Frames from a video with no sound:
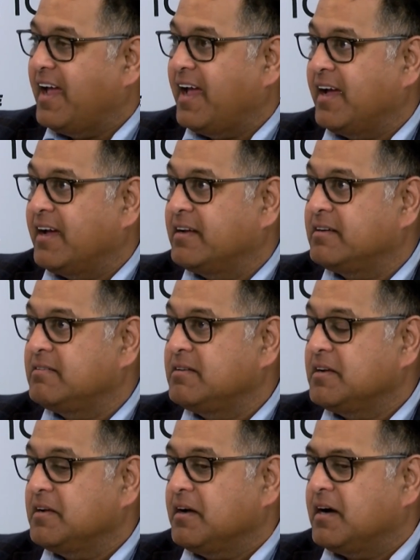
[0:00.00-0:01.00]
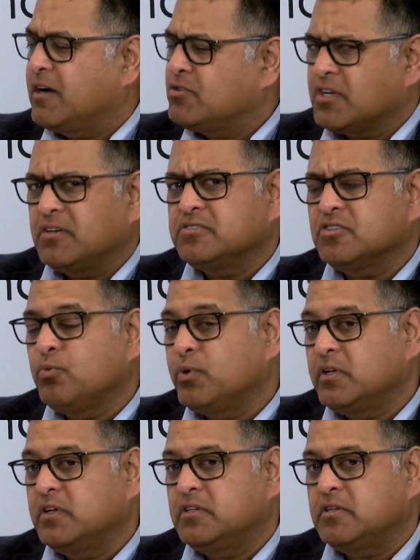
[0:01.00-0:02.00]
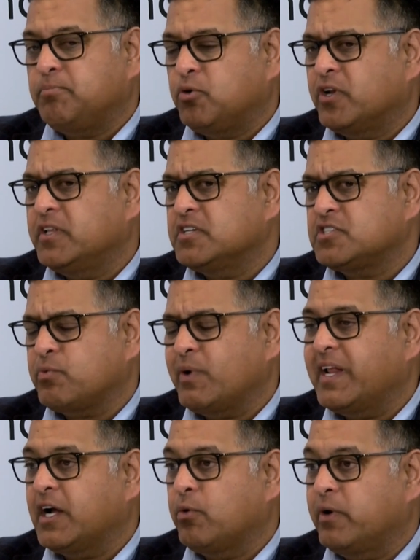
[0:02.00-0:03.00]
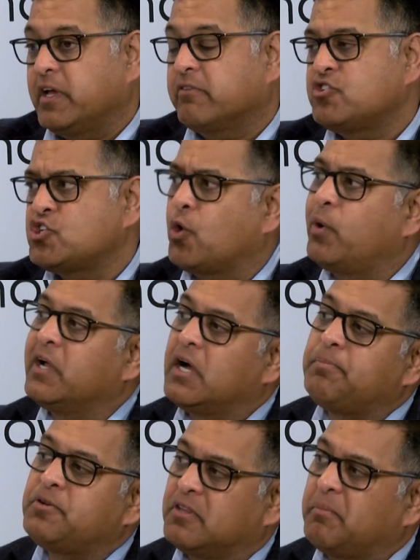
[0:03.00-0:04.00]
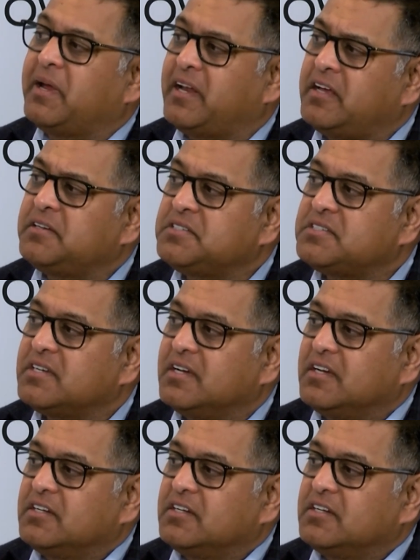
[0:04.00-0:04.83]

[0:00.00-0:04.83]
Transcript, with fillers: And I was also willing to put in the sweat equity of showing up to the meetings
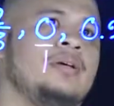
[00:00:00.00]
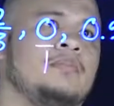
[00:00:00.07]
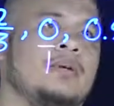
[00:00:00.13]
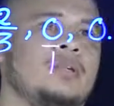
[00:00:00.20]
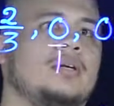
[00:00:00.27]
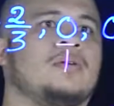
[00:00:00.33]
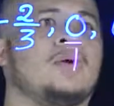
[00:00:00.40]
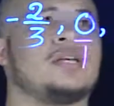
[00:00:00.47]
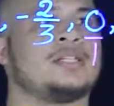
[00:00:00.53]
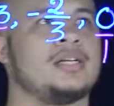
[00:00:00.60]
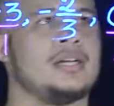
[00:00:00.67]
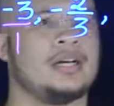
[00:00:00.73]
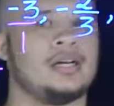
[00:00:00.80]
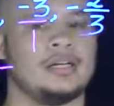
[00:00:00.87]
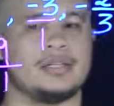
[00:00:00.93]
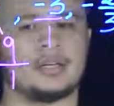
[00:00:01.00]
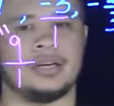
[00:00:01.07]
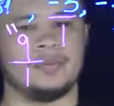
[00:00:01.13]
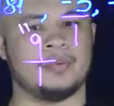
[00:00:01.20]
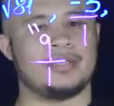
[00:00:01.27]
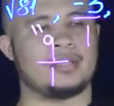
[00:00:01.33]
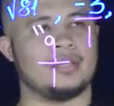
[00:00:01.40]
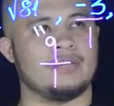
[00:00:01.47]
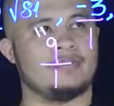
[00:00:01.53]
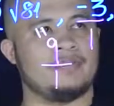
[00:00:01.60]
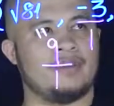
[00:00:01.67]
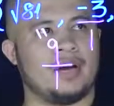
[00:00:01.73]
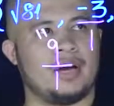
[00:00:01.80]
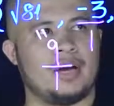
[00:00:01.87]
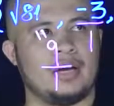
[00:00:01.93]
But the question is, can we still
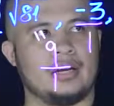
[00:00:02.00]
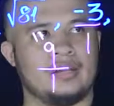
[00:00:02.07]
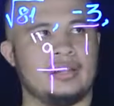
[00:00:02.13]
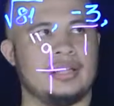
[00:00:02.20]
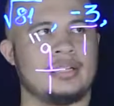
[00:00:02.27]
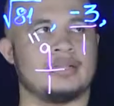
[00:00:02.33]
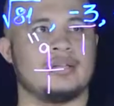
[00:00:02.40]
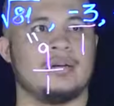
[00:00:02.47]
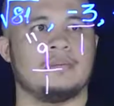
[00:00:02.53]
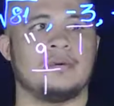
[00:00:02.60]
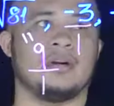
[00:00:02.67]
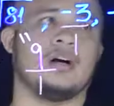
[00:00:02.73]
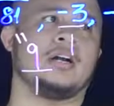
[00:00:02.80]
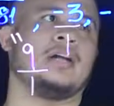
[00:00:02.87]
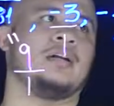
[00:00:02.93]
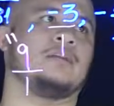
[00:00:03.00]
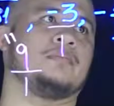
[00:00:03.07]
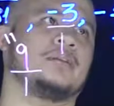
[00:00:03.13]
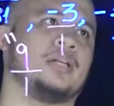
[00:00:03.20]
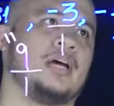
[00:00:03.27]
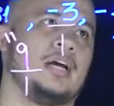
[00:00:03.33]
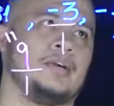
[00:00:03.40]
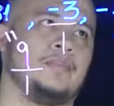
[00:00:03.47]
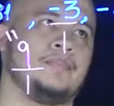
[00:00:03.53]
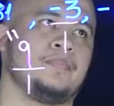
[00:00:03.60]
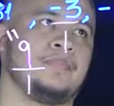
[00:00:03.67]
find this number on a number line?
- - - -
## [What to produce]
Reproduce each record above by retyping it exactly; omit all images.

## [Answer box]
Frames from a video with no sound:
[0:00.00-0:01.00]
[0:01.00-0:02.00]
[0:02.00-0:03.00]
[0:03.00-0:04.00]
[0:04.00-0:04.83]

[0:00.00-0:04.83]
Transcript, with fillers: And I was also willing to put in the sweat equity of showing up to the meetings
[00:00:00.00]
[00:00:00.07]
[00:00:00.13]
[00:00:00.20]
[00:00:00.27]
[00:00:00.33]
[00:00:00.40]
[00:00:00.47]
[00:00:00.53]
[00:00:00.60]
[00:00:00.67]
[00:00:00.73]
[00:00:00.80]
[00:00:00.87]
[00:00:00.93]
[00:00:01.00]
[00:00:01.07]
[00:00:01.13]
[00:00:01.20]
[00:00:01.27]
[00:00:01.33]
[00:00:01.40]
[00:00:01.47]
[00:00:01.53]
[00:00:01.60]
[00:00:01.67]
[00:00:01.73]
[00:00:01.80]
[00:00:01.87]
[00:00:01.93]
But the question is, can we still
[00:00:02.00]
[00:00:02.07]
[00:00:02.13]
[00:00:02.20]
[00:00:02.27]
[00:00:02.33]
[00:00:02.40]
[00:00:02.47]
[00:00:02.53]
[00:00:02.60]
[00:00:02.67]
[00:00:02.73]
[00:00:02.80]
[00:00:02.87]
[00:00:02.93]
[00:00:03.00]
[00:00:03.07]
[00:00:03.13]
[00:00:03.20]
[00:00:03.27]
[00:00:03.33]
[00:00:03.40]
[00:00:03.47]
[00:00:03.53]
[00:00:03.60]
[00:00:03.67]
find this number on a number line?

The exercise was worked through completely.